- Education: California State University, East Bay
- Title: Chairman, Juniper Networks

= Scott Kriens =

American businessman

Scott Kriens is an American businessman. He is chairman and former CEO of Juniper Networks.

== Early life and education ==
Kriens received his Bachelor of Arts in Economics from California State University, East Bay, in Hayward, California, in 1979. A collector of European sports cars, Kriens, as an undergraduate, had repaired cars to meet expenses.

== Career ==
Kriens began his marketing career with Burroughs Corporation, which merged with Sperry in 1986 to form Unisys, and then worked for Tandem Computers, before becoming a co-founder of telecommunications equipment company StrataCom, Inc. in 1986. From 1986 to 1996 Kriens was vice president of sales and operations, until Stratacom was acquired for $4.5 billion by Cisco.

Crosspoint Venture Partners subsequently recruited Kriens to lead Juniper Networks, naming him CEO in October 1996, where he remained until September 2008. Juniper's market success is largely credited to Kriens.
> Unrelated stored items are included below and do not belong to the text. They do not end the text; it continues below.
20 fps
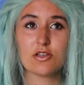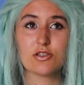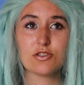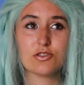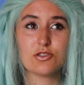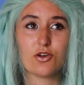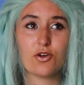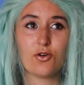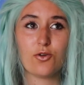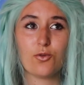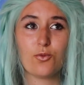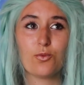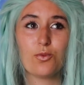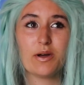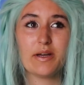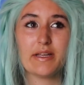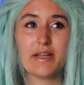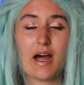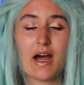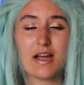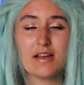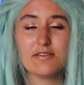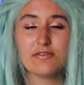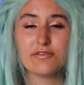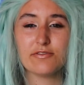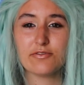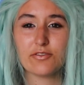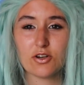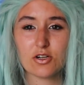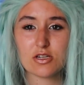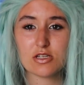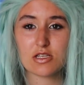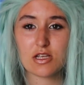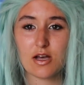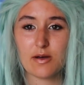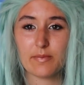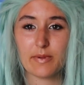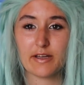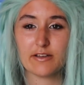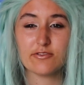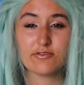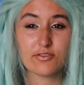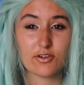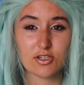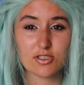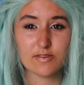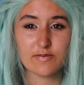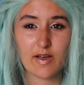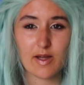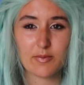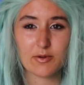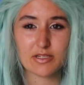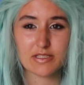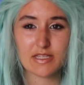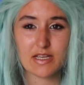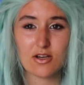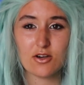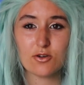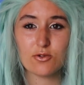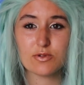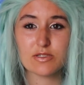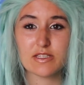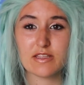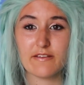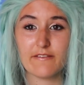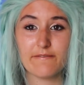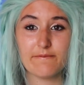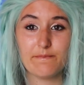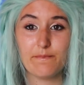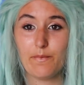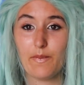So when I first got my first fabric tail, it was the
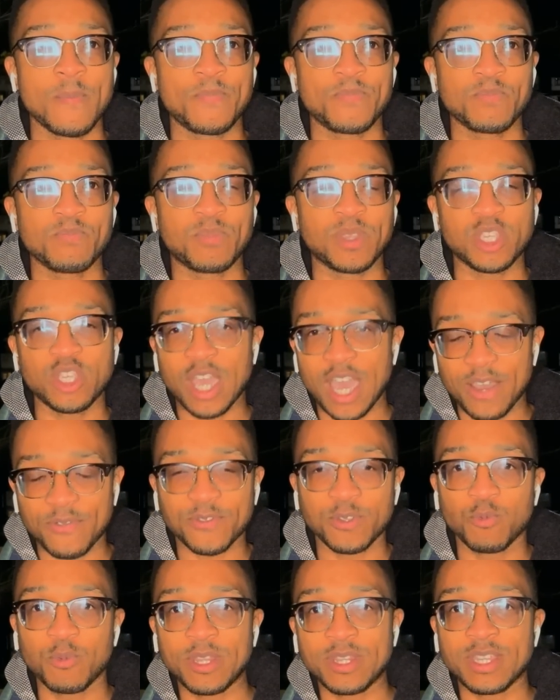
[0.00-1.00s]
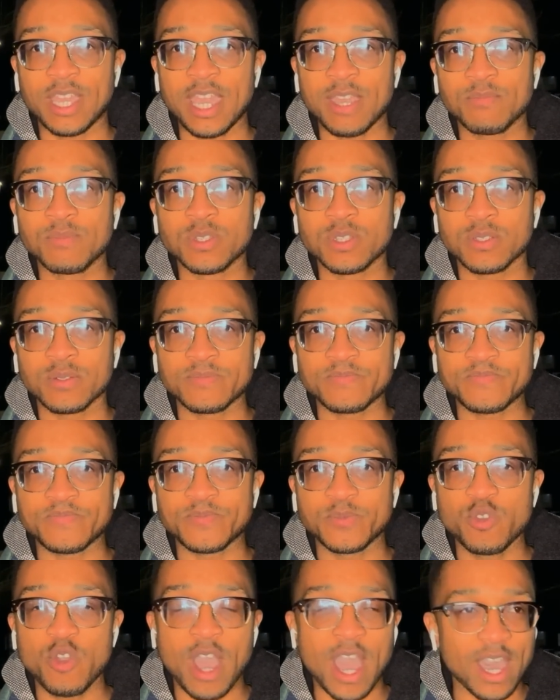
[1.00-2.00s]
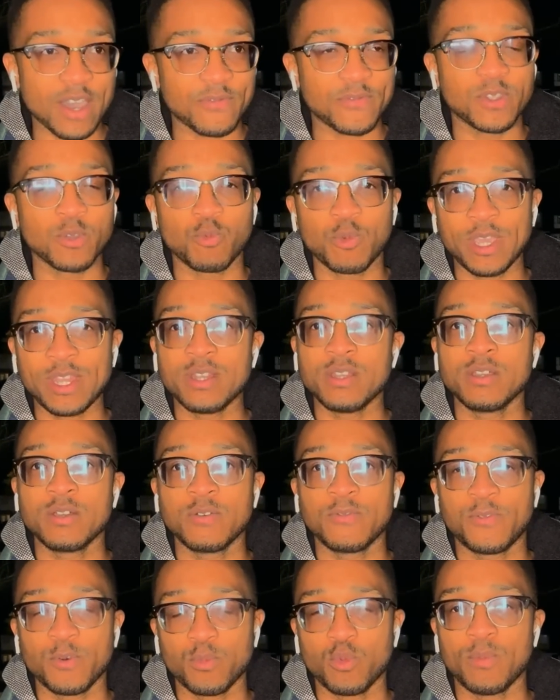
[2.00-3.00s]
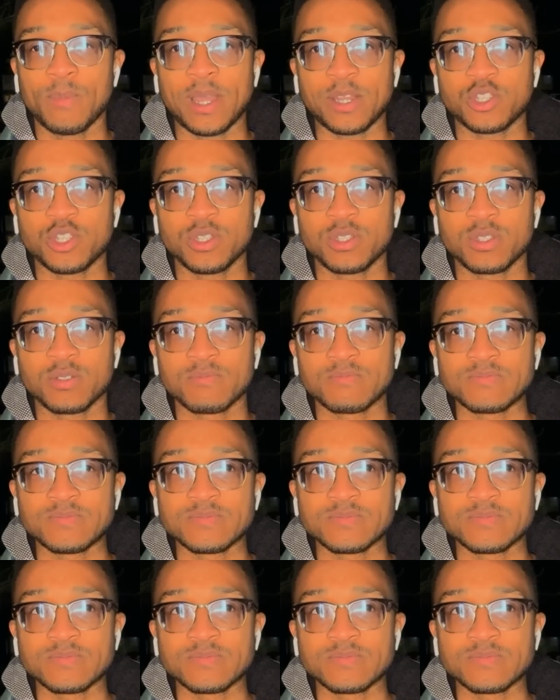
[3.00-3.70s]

But you have to win games. You have to win football matches.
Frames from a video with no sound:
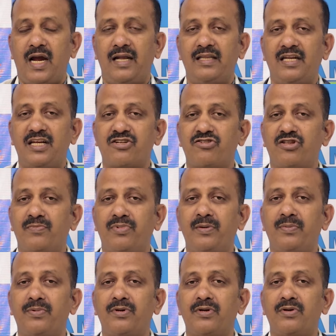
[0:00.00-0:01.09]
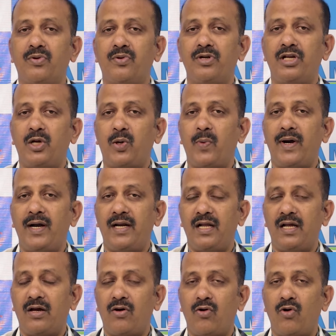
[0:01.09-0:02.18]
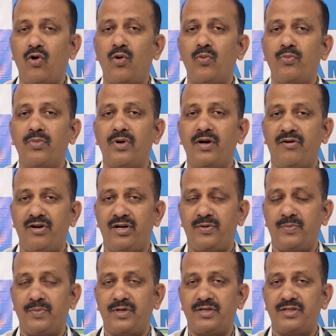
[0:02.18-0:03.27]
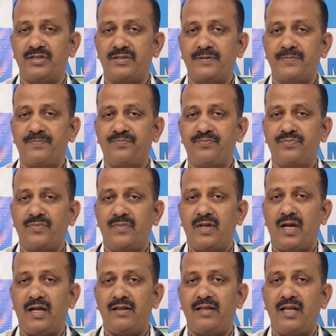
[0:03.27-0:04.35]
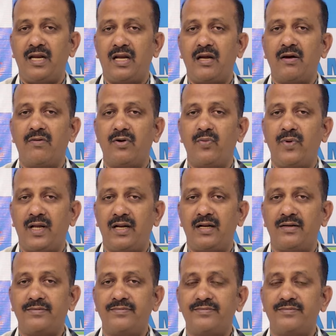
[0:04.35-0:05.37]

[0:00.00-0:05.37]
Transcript: and the rest of the people only required a home treatment and they recovered well.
Juniper's stock rose from $57 per share, at the start of 2000, to an all-time high of $243 per share, in mid-October 2000. In 2008, Kevin Johnson became CEO of Juniper, while Kriens remained as chairman.

Kriens was ranked 463rd on the Forbes Executive Pay in 2006, 478th in 2007 and 454th in 2008

He was the U.S. Winner of the EY Entrepreneur of The Year Award in 2000 with Juniper Networks

== 1440 Foundation and 1440 Multiversity ==

In 2010, Kriens, with his wife, Joanie, established the 1440 Foundation and the 1440 Multiversity retreat center in the redwoods of Scotts Valley, California.